42• Air itu menghancurkan batu

209 23 0
                                    

Deeper you drown, darker lights,
faded lies, the clearest truth will
come right before your eyes.

[]

Jenar dan Julius memang tak mungkin melanjutkan jalinan asmaranya lagi, tapi setidaknya mereka sudah berdamai dengan takdir. Meskipun Jenar memilih untuk ngekos di dekat sekolah dan tidak ingin tinggal di panti atau pulang dengan orang tuanya lagi. Ia mengabdikan diri pada silat dan sedang berjuang mati-matian untuk masuk universitas atlet. Jenar ingin benar-benar berdiri di kakinya sendiri. Sedangkan Julius, memutuskan untuk tidak tampil di youtube, kafe, atau panggung manapun selama beberapa waktu.

Elshe dan Robin sudah sama-sama menekan kontrak untuk perusahaan swasta bahkan sebelum mereka lulus dari sekolah menengah kejuruan. Elshe akan kerja di restoran bintang lima dengan jabatan bawah. Begitu pula Robin yang bergabung bersama label fotografi ternama. Meski begitu, keduanya masih bekerja paruh waktu di minimarket dekat kompleks perumahan mereka.

Scalet mengurung diri di kelas selama jam sekolah. Ia tidak ingin pergi kemana pun termasuk toilet dan kantin, perundungan hari itu menyisakan luka di hatinya. Scarlet tak pernah menyangka kecanggungannya dalam berteman akan terlihat genit di mata orang lain. Ia tak pernah mengetahui itu dan tak tahu bagaimana harus mengambil sikap. Ia lelah sekali menghadapi kenyataan. Bahunya sakit karena antek-antek Rosa sempat memukulnya dengan tempat sampah hingga isinya tercecer di tubuhnya dan menyisakan luka memar di sana. Rumahnya masih sepi. Ayah dan ibu selalu sibuk, bahkan Violet juga. Belakangan si ayah memintanya masuk jurusan ilmu politik saja, tak ada toleransi untuk musik lagi seperti kemarin. Gadis itu hampir berputus asa, tapi ia masih berusaha.

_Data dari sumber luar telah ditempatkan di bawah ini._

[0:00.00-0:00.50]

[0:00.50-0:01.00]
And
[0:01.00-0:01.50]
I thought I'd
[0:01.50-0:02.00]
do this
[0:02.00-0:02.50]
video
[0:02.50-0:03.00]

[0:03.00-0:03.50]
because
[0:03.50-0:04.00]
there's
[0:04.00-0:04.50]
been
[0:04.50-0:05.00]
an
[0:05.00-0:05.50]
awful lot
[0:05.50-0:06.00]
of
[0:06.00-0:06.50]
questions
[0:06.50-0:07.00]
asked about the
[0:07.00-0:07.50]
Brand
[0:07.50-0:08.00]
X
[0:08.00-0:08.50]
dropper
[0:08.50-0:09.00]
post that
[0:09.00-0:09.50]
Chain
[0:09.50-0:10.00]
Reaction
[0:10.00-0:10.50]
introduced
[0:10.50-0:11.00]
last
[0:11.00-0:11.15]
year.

Berkat Lea yang bersikeras memohon pada si ayah, Leon akhirnya dibawa ke rumah sakit yang sama dengan tempat Rean dirawat. Kata dokter yang menangani, lelaki itu mengalami gegar otak akibat insiden mengenaskan yang dialaminya. Sempat beberapa kali kejang dan membutuhkan beberapa kantong darag, untungnya ia masih selamat, meski dokter bilang mungkin Leon tak akan sama lagi seperti sebelumnya atau paling tidak memerlukan waktu lama. Raut wajah ayah yang keras mendadak muram. Ia tak menyangka Leon akan begini. Harus berjuang untuk tetap hidup karena luka yang ia buat. Tapi pria itu sekeras batu, inginnya mendidik Leon lagi kalau lelaki itu sembuh, semata-mata agar anaknya tidak jadi pria lemah yang nantinya akan jadi penghambatnya dalam berbisnis. Yang lebih buruk kalau Leon jadi kelemahannya.

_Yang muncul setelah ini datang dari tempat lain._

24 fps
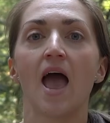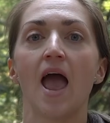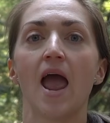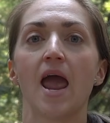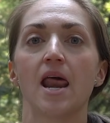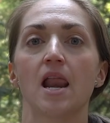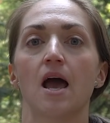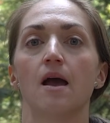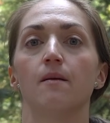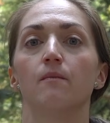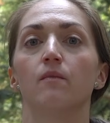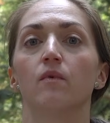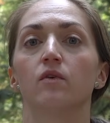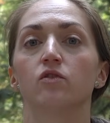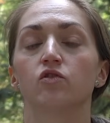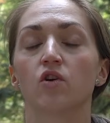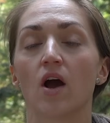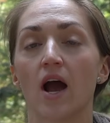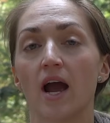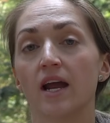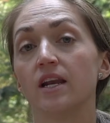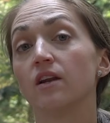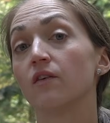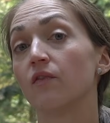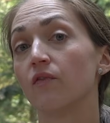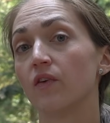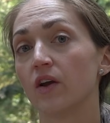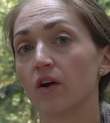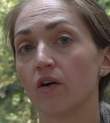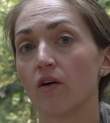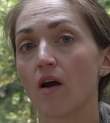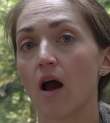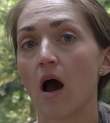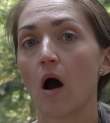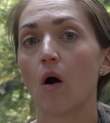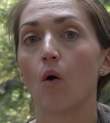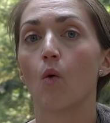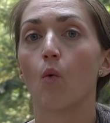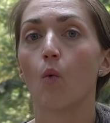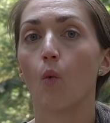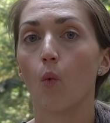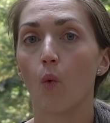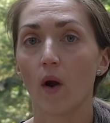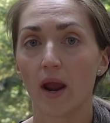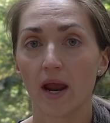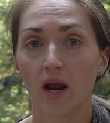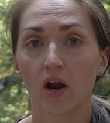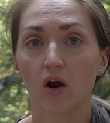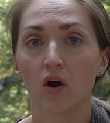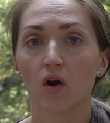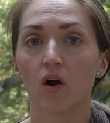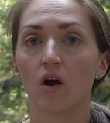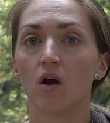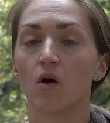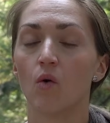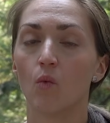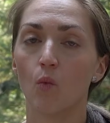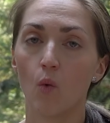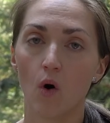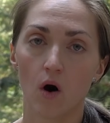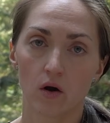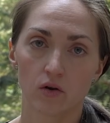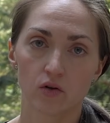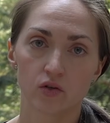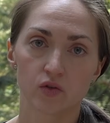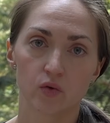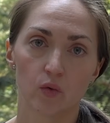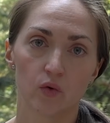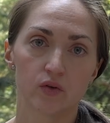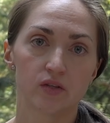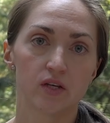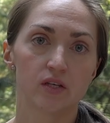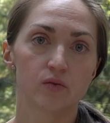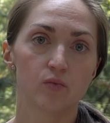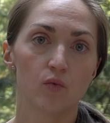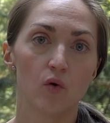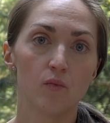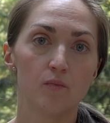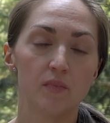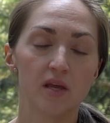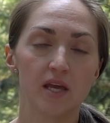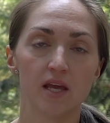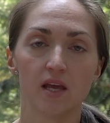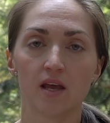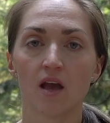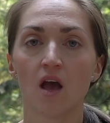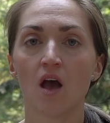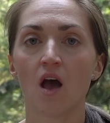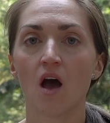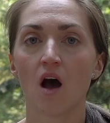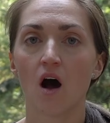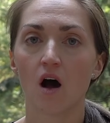and I'm trying to figure out where water sources will be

Rean masih setia memejamkan mata. Sudah hampir sebelas hari ia tak mau bangun. Dokter Adam pun masih membiarkan selang itu memasuki tenggorokan Rean. Katanya lelaki itu terlalu lemah untuk bernapas melalui masker oksigen. Bantuan ini perlu diberikan meski lelaki itu harus merasa kesakitan. Teman-teman sekolah bahkan sesama atlet sudah datang menjenguk, sedihnya Rean mungkin tak bisa menyambut mereka. Semoga saja lelaki itu mendengar dari tidurnya. Si ibu terus ada di sisi Rean, berusaha menjaga anak itu dengan baik, meski ia mengakui bahwa usahanya mungkin terlambat.

Sebuah buku yang diserahkan nenek padanya memukul hati si ibu hingga ke sisi terdalamnya. Kisah Anggrean Adi Samudra yang tertulis rapi dengan spidol abu beraura muram, seolah merepresentasikan isinya, sedalam sekaligus sekelam penulisnya, samudra. Luas dan dingin.

[Flashback]

Sebelumnya lelaki itu tak pernah mengaduh pada hidup, ia cukup bahagia dengan keluarga harmonis yang tak pernah ia mohonkan dalam doa. Bagi Rean, itu adalah anugerah yang amat ia syukuri. Tapi rupanya benar, tak ada yang sempurna di dunia. Termasuk hubungan ayah dan ibunya.

Lelaki yang kala itu masih duduk di kelas lima sekolah dasar harus menyaksikan ayahnya memadu kasih dengan wanita lain kala rumah sepi. Pantas, pikirnya. Pria itu selalu sibuk belakangan.